Bret considered this a moment. ‘Now you’re talking,’ he nodded. He snuck a look over his shoulder. ‘Oh, man,’ he said. ‘You gotta check ‘em out.’

Marty did. ‘I think they’re
green,
Bret.’

‘Hey,’ Bret shrugged. ‘This is a multicultural society.’

‘Hi there,’ he saluted them.

‘Oi!’ Lati declared, cheerfully grabbing the crotch of her jeans and tonguing a bit of needle from between her
teeth. Her wide grey eyes sparkled from beneath her tousled hair. ‘And what planet are
youse
from?’

‘Mars,’ gulped Bret. ‘And you?’ Did she just grab her
crotch?

‘Mars?’ Baby shook her colourful head and wagged a finger at him. ‘Fuck off, ya slags,’ she laughed. ‘You’re nothing like a Martian. Martians are just dumb microbes. Prehistoricville. Cold and rocky.’ She reached out and stroked the skin of his arm. He felt like he’d just been dunked naked in a bath of warm milk and licked all over by a cat. ‘You’re not cold and rocky. No, you’re no Martian.’ She touched a finger playfully to Marty’s nose. ‘And neither are you,’ she said. Marty had the distinct impression that she’d taken his entire face in her mouth and sucked on it. He shivered. ‘You’re just an Earthling,’ Baby continued, coquettishly smoothing the teeny circle of pink fur down over the tops of her extraordinary thighs. ‘Not that I have anything against Earthlings. We love Earthlings, don’t we girls?’

Lati panted like a dog who’d been offered a t-bone.
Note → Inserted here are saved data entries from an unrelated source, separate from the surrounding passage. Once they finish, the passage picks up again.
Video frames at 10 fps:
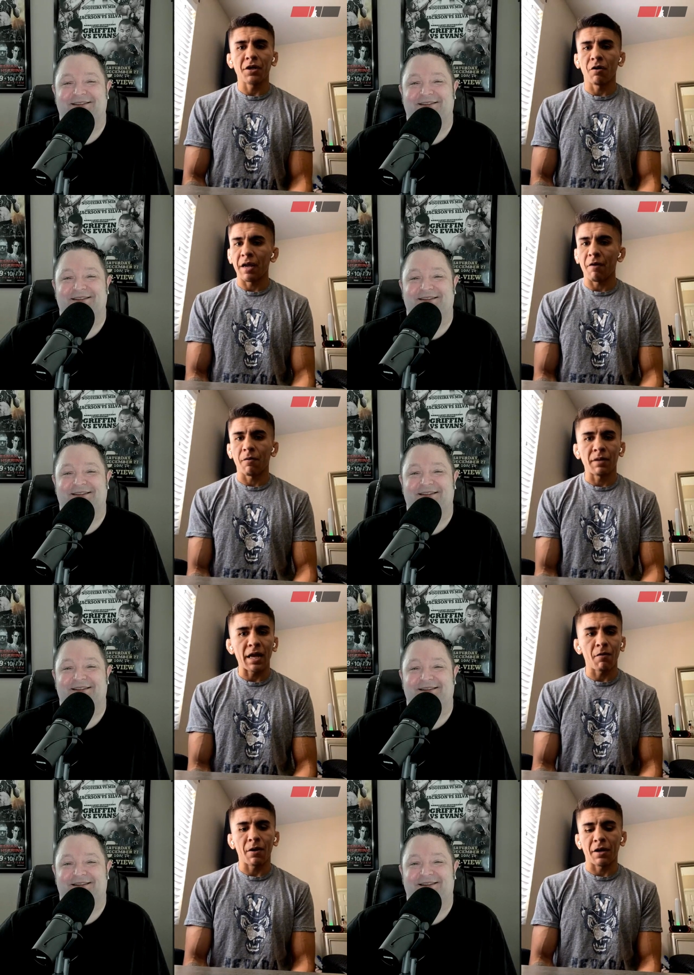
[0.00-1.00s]
Speaker 1: you know, now,
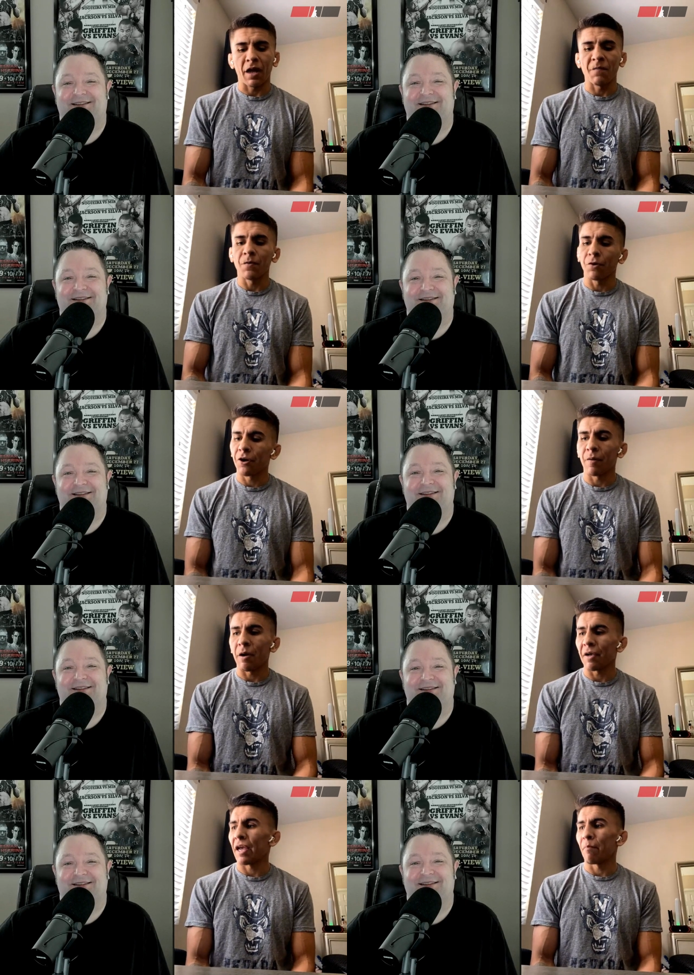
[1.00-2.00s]
now I, I feel good
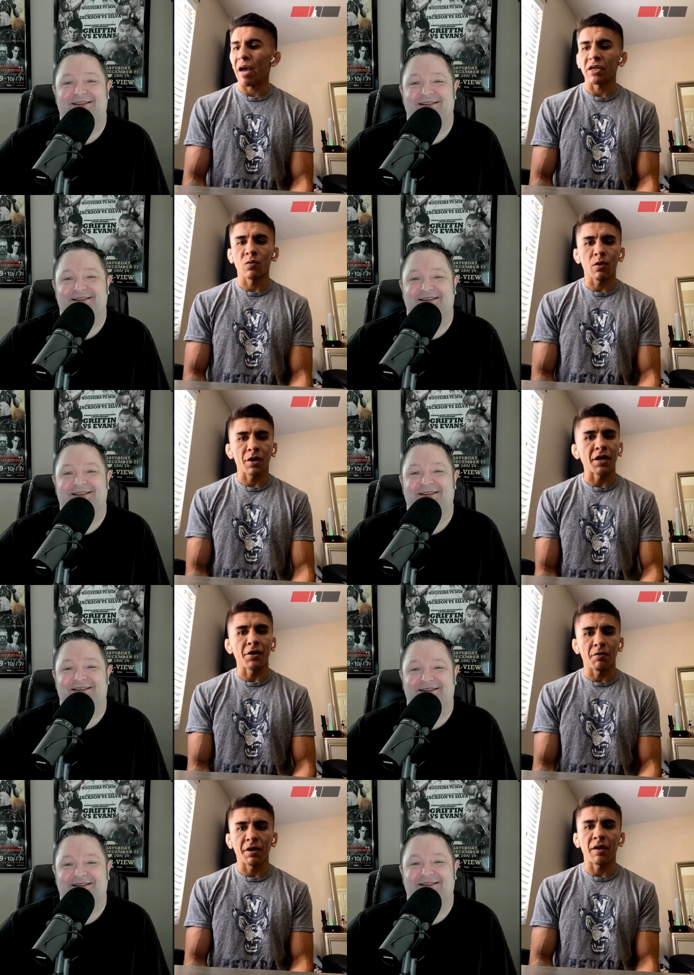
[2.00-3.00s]
about getting back to work and,
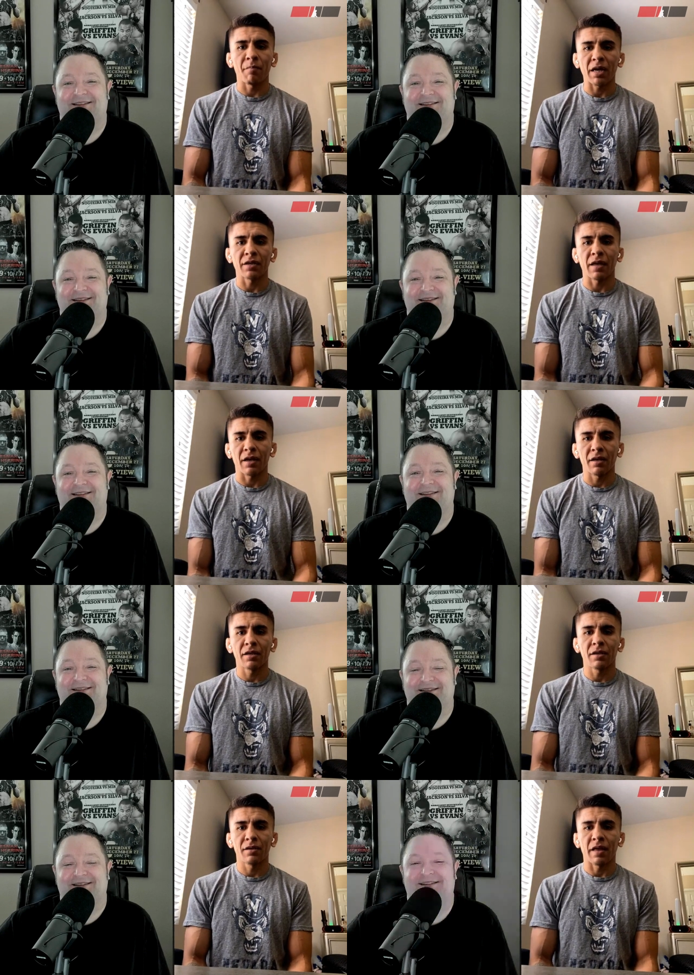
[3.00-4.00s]
you know, getting back to that,
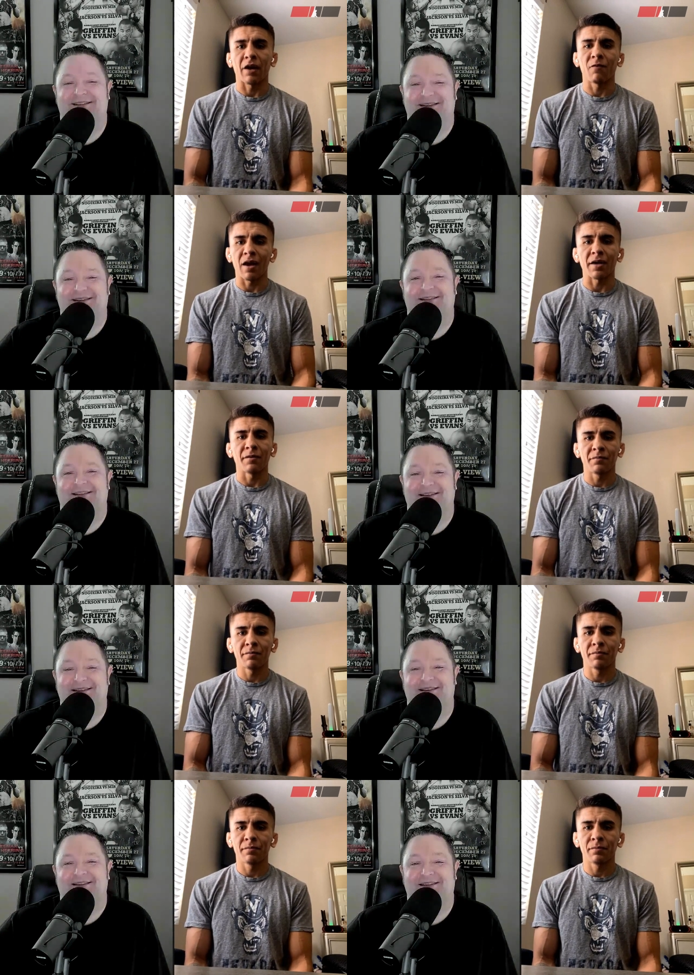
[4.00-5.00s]
that grind.
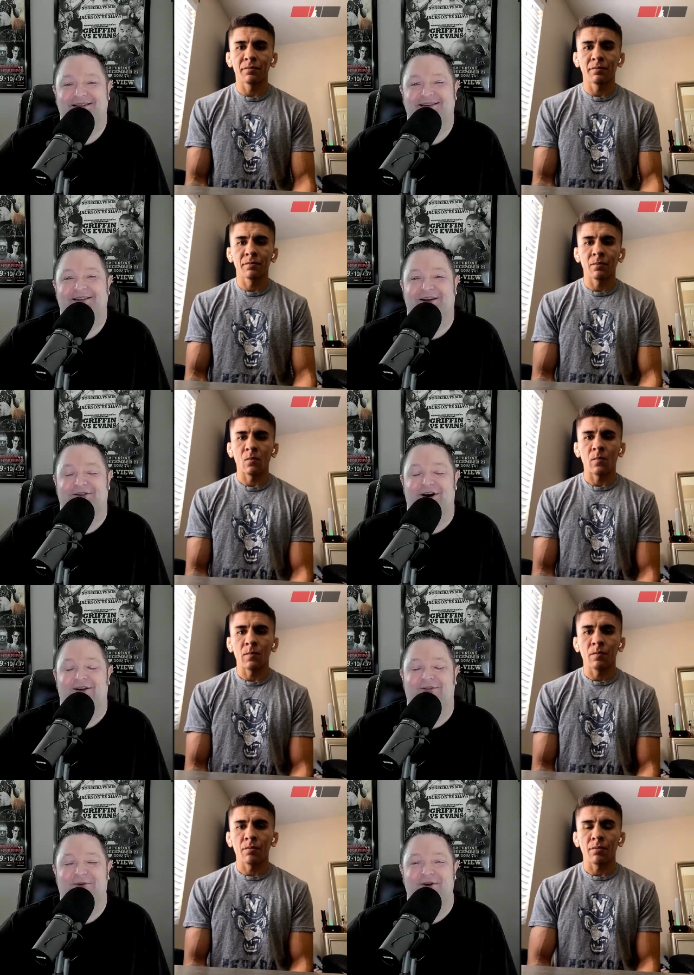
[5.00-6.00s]
That's
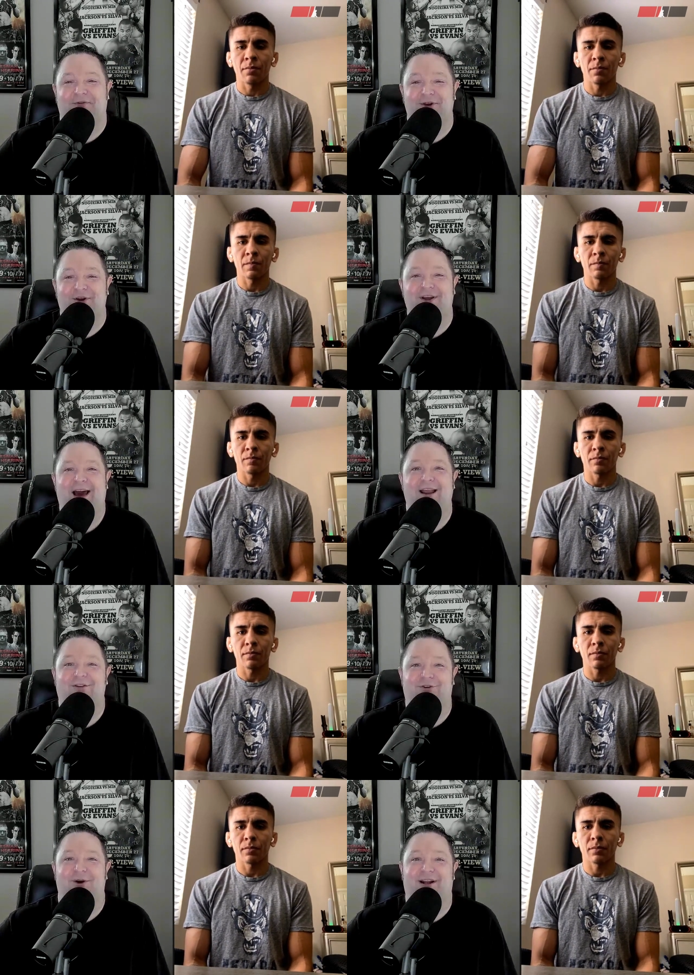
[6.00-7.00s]
awesome.
Speaker 2: Good for you. You got to
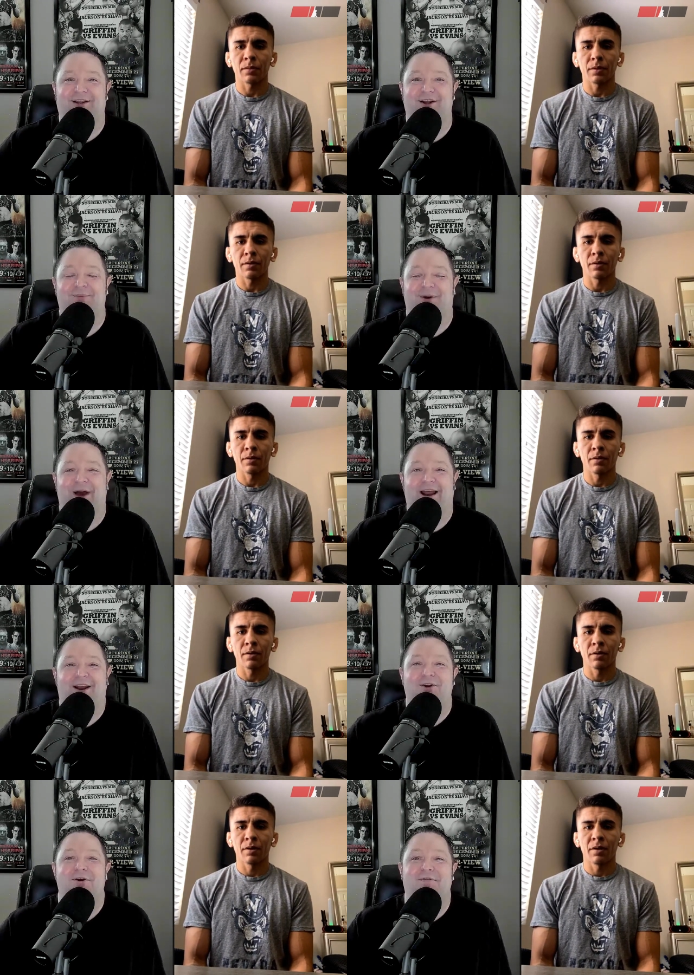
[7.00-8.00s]
enjoy it a little bit, right? I know
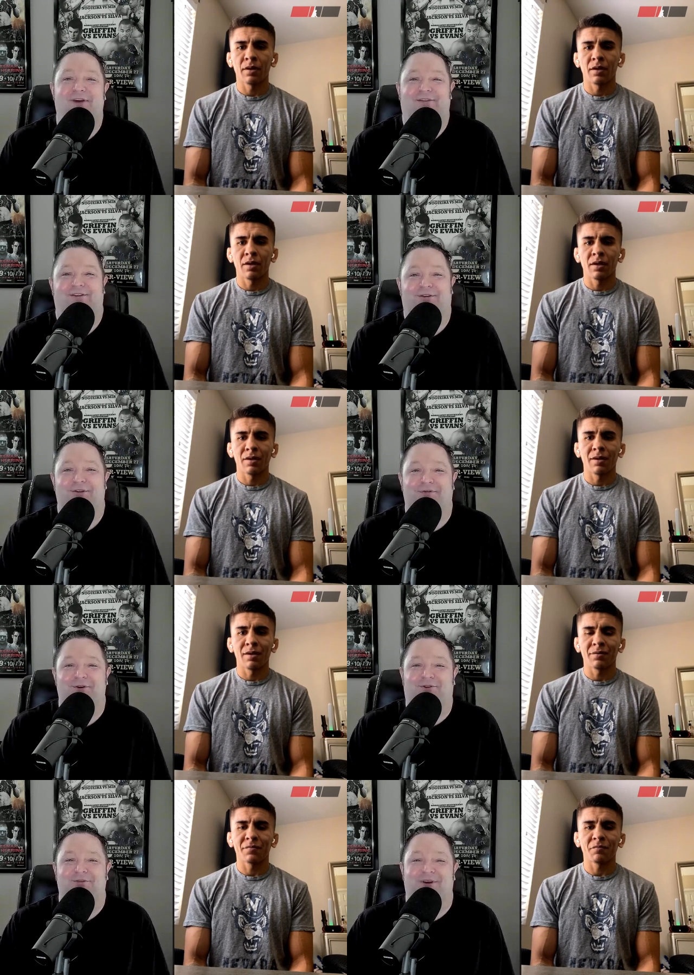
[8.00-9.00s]
you're investing to the
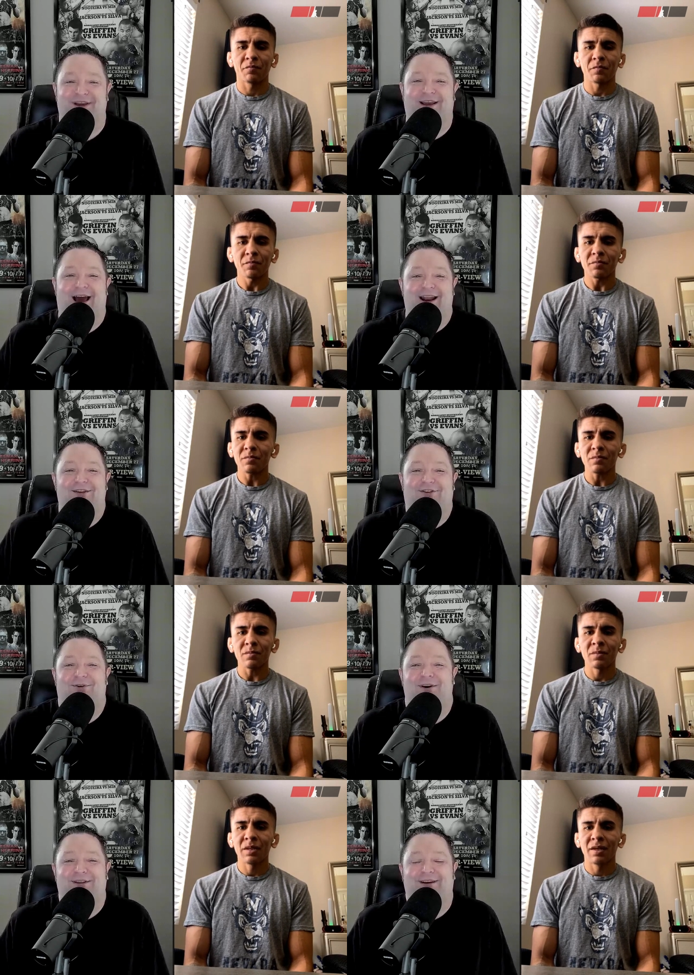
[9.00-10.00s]
future, but you got to
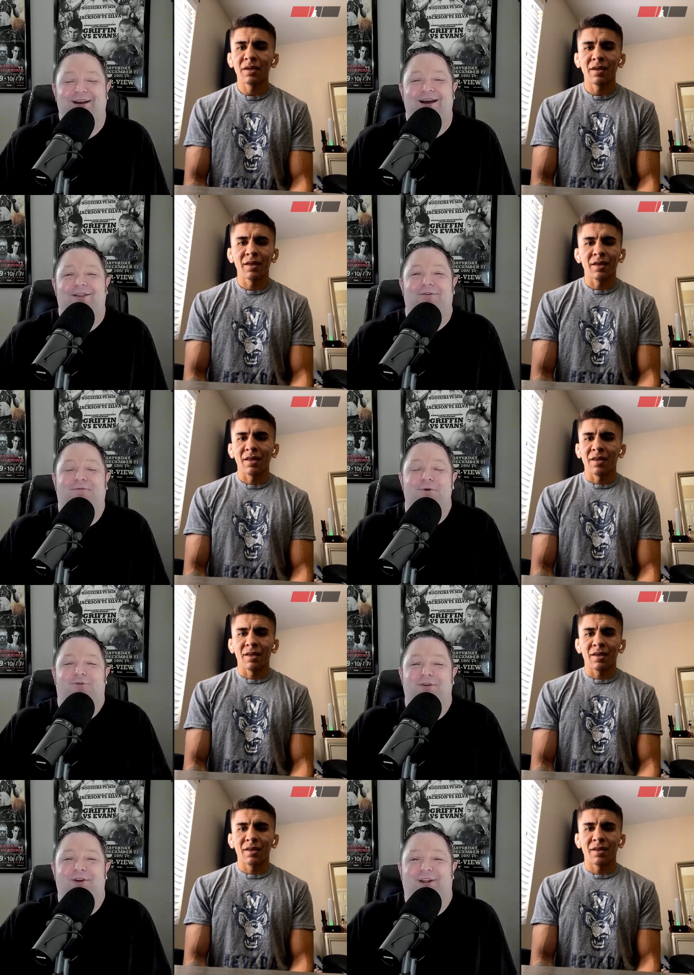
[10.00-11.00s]
enjoy the, the fruits
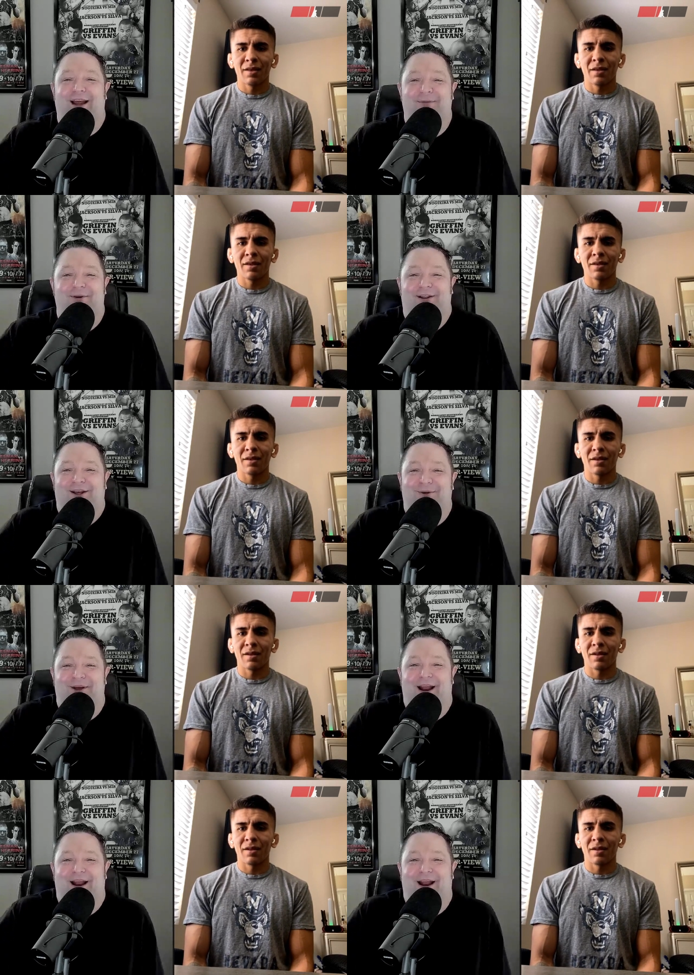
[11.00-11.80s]
of your labor a little bit,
Doll scuffled the pavement. ‘I’m bored,’ she announced. For emphasis, she whipped round and applied what is known in kickboxing as a spinning back fist to the brick wall behind Marty and Bret’s table. With a small crunch, the wall reshaped itself. Two men at the next table felt close to fainting. Another found himself with an instant erection. Doll inspected her hand, blowing off its dusting of plaster and brick fragments. She threw her head back and laughed. Her devil’s horns of hair waggled in tune with her hilarity. Cappuccinos frothed and bubbled in their cups, anchovies swam through Caesar salads and Turkish bread sandwiches stood up to bellydance.